◆ **Stored data entries**:
————

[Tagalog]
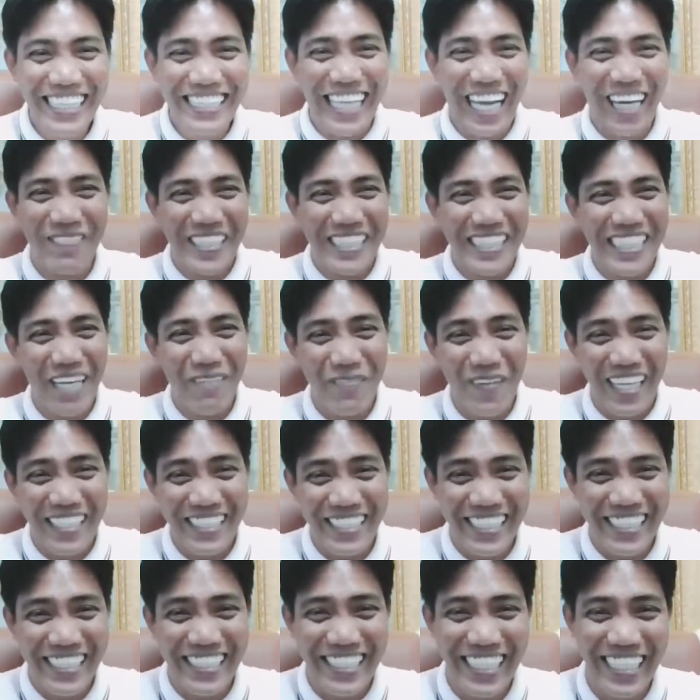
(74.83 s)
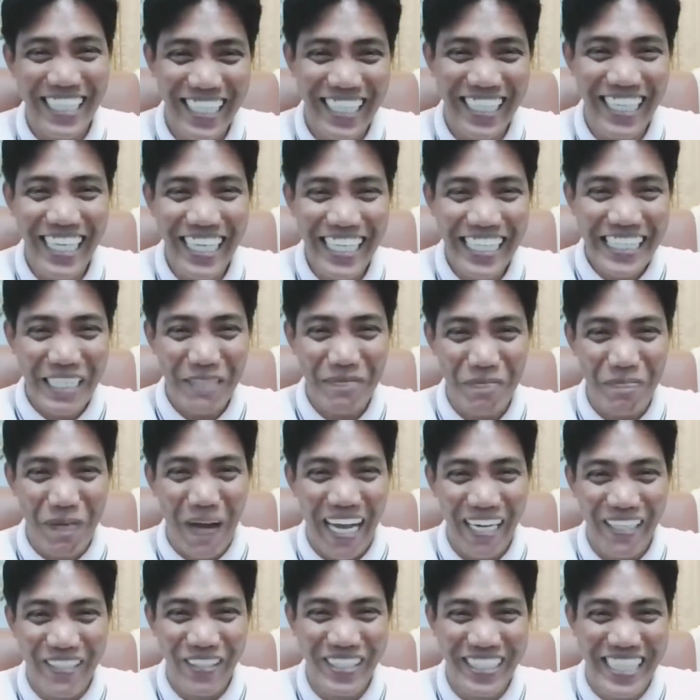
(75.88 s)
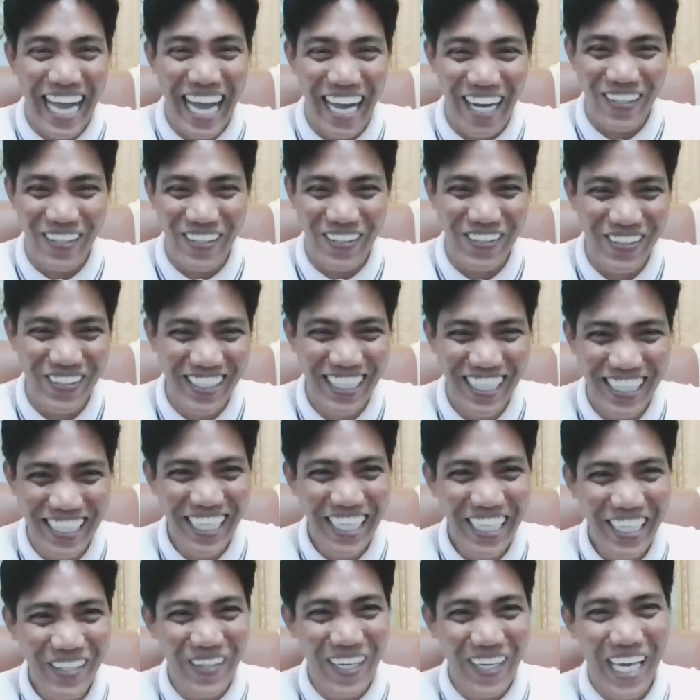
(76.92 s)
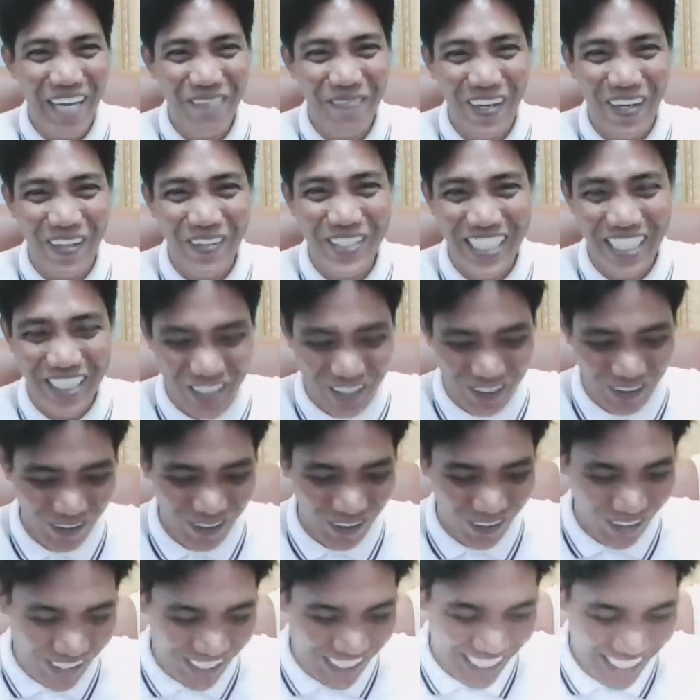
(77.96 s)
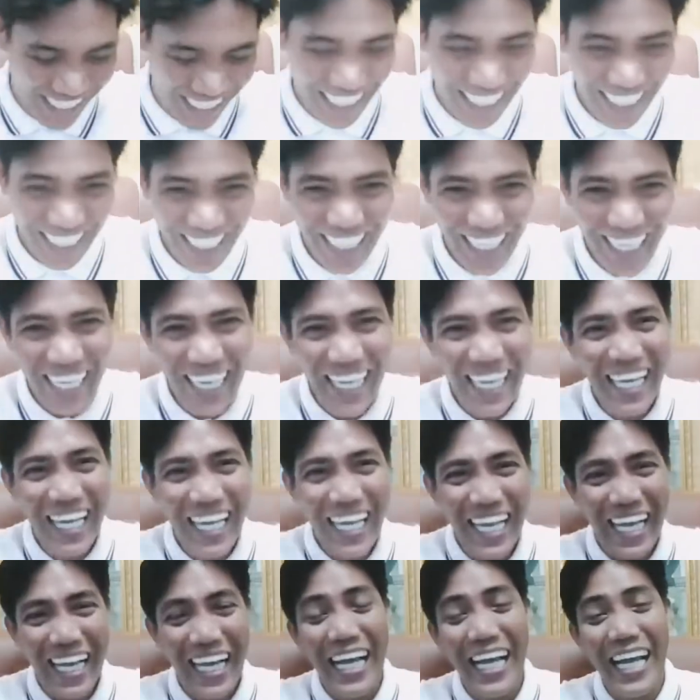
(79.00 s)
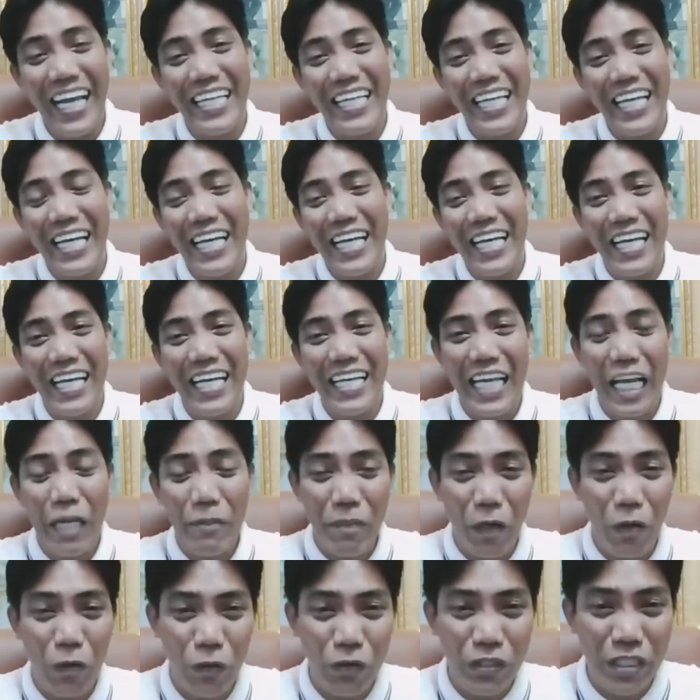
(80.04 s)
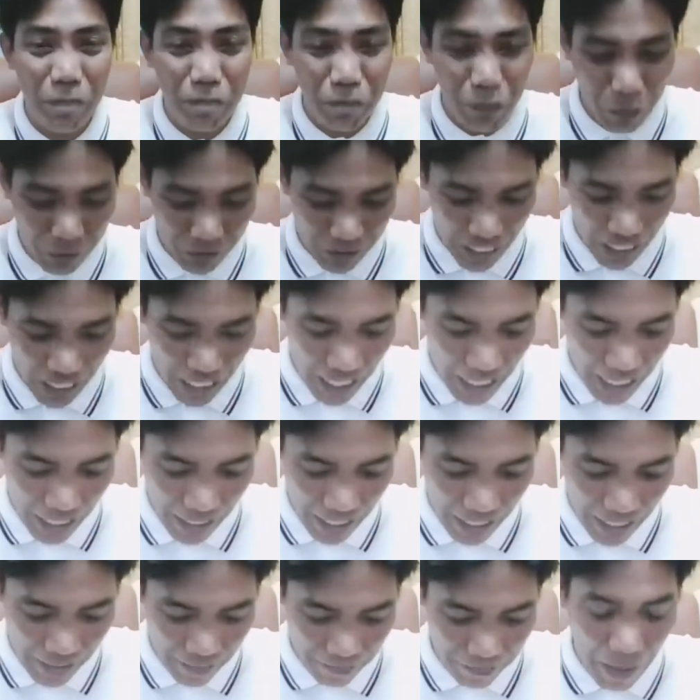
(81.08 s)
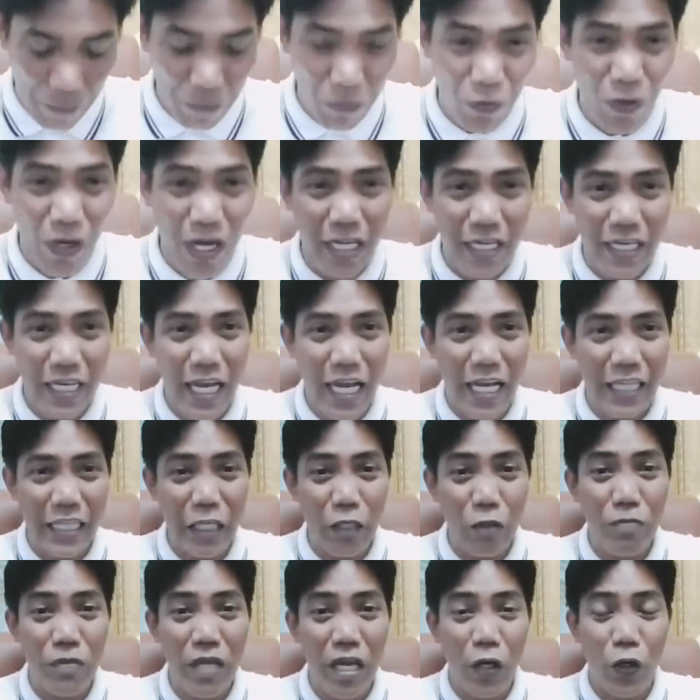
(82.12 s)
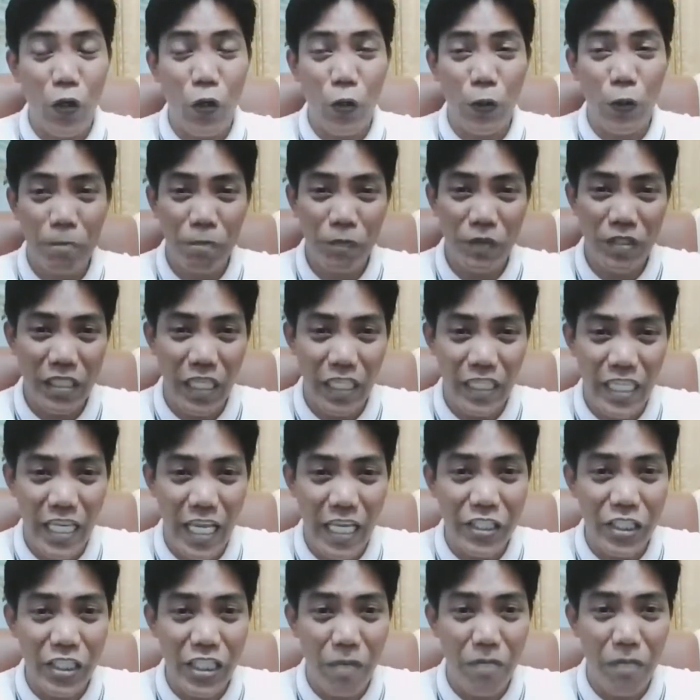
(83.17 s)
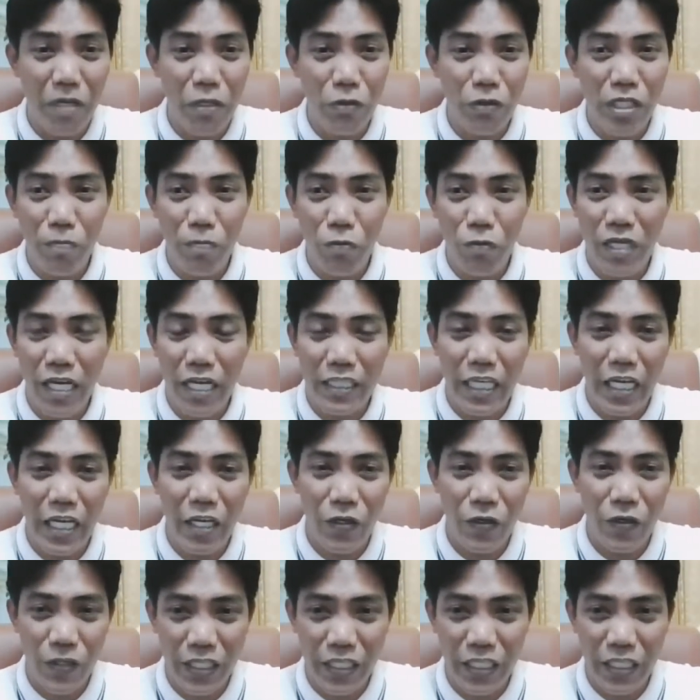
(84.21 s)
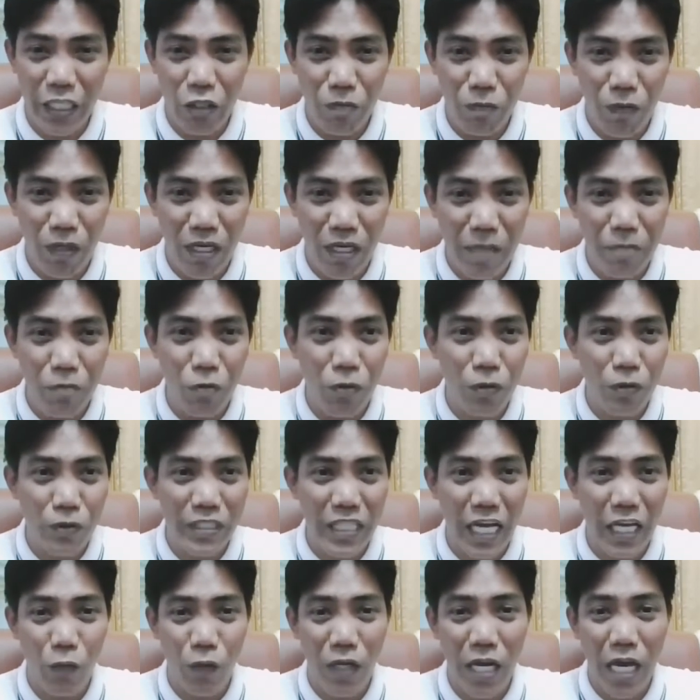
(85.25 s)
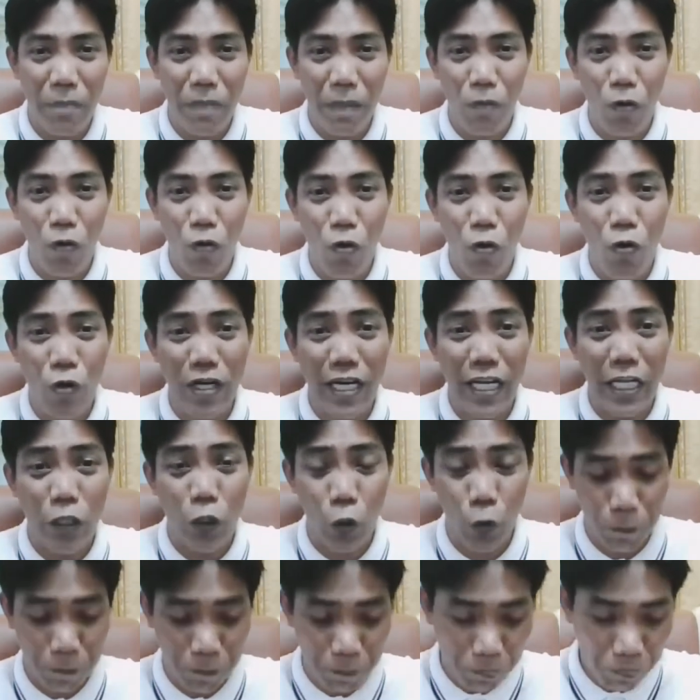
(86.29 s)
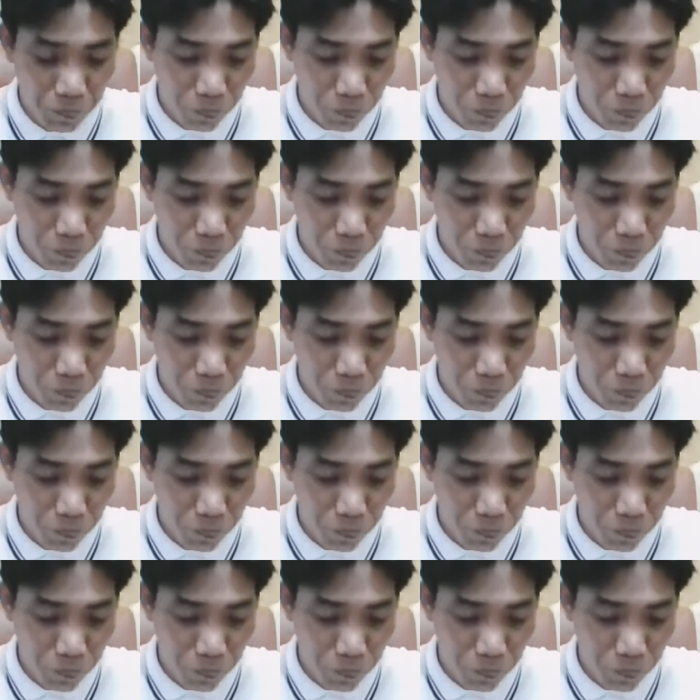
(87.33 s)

Sabi ni Francis, napapagod na ako. Wala pa raw siyang tulog. Ay uh, nakipag-usap po sa pamunuan ng ating gobyerno. Sa DHWD po yata yun, or hindi ko po alam kung saan, wala pa pong konkreto.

————

◆ **TASK DESCRIPTION**:
Once the pictures are set aside, write out the entries verbatim.

◆ **REPLY**:
[Tagalog]
(74.83 s)
(75.88 s)
(76.92 s)
(77.96 s)
(79.00 s)
(80.04 s)
(81.08 s)
(82.12 s)
(83.17 s)
(84.21 s)
(85.25 s)
(86.29 s)
(87.33 s)

Sabi ni Francis, napapagod na ako. Wala pa raw siyang tulog. Ay uh, nakipag-usap po sa pamunuan ng ating gobyerno. Sa DHWD po yata yun, or hindi ko po alam kung saan, wala pa pong konkreto.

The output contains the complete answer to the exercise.